» BRIEF
Produce a faithful copy of every record below, without the pictures.

» LISTED ENTRIES

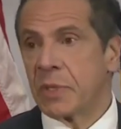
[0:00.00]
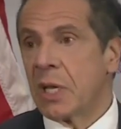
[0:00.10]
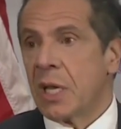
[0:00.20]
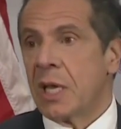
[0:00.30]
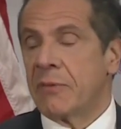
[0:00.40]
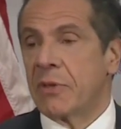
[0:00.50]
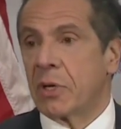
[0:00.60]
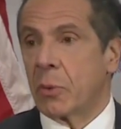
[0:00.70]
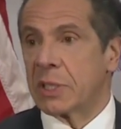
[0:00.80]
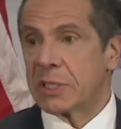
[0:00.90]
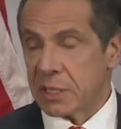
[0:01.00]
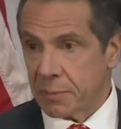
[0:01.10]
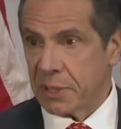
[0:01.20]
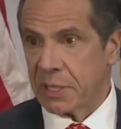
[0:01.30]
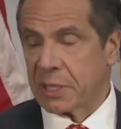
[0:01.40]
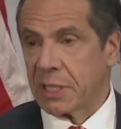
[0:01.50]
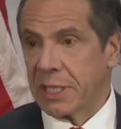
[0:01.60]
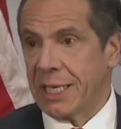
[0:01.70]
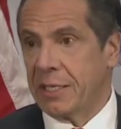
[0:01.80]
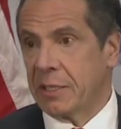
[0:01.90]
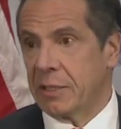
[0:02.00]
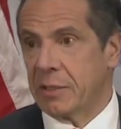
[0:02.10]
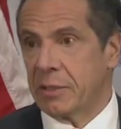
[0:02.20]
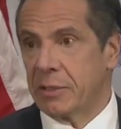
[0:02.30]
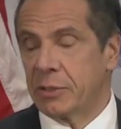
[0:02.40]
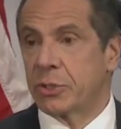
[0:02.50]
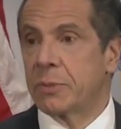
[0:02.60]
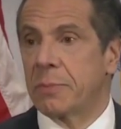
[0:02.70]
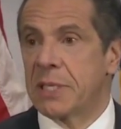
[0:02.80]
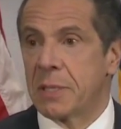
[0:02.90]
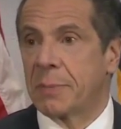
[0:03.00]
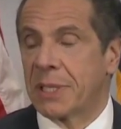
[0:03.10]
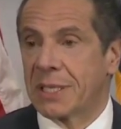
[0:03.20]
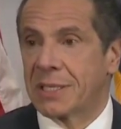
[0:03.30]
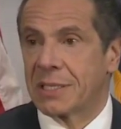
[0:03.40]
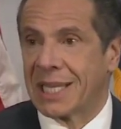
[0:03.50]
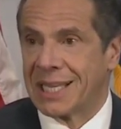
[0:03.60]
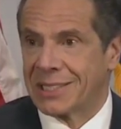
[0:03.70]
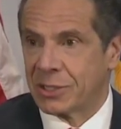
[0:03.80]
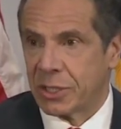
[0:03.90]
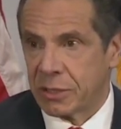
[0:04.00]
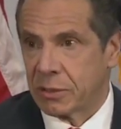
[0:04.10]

If you don't want to take the political heat, you shouldn't be in the political kitchen,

» EXERCISE OUTPUT
[0:00.00]
[0:00.10]
[0:00.20]
[0:00.30]
[0:00.40]
[0:00.50]
[0:00.60]
[0:00.70]
[0:00.80]
[0:00.90]
[0:01.00]
[0:01.10]
[0:01.20]
[0:01.30]
[0:01.40]
[0:01.50]
[0:01.60]
[0:01.70]
[0:01.80]
[0:01.90]
[0:02.00]
[0:02.10]
[0:02.20]
[0:02.30]
[0:02.40]
[0:02.50]
[0:02.60]
[0:02.70]
[0:02.80]
[0:02.90]
[0:03.00]
[0:03.10]
[0:03.20]
[0:03.30]
[0:03.40]
[0:03.50]
[0:03.60]
[0:03.70]
[0:03.80]
[0:03.90]
[0:04.00]
[0:04.10]

If you don't want to take the political heat, you shouldn't be in the political kitchen,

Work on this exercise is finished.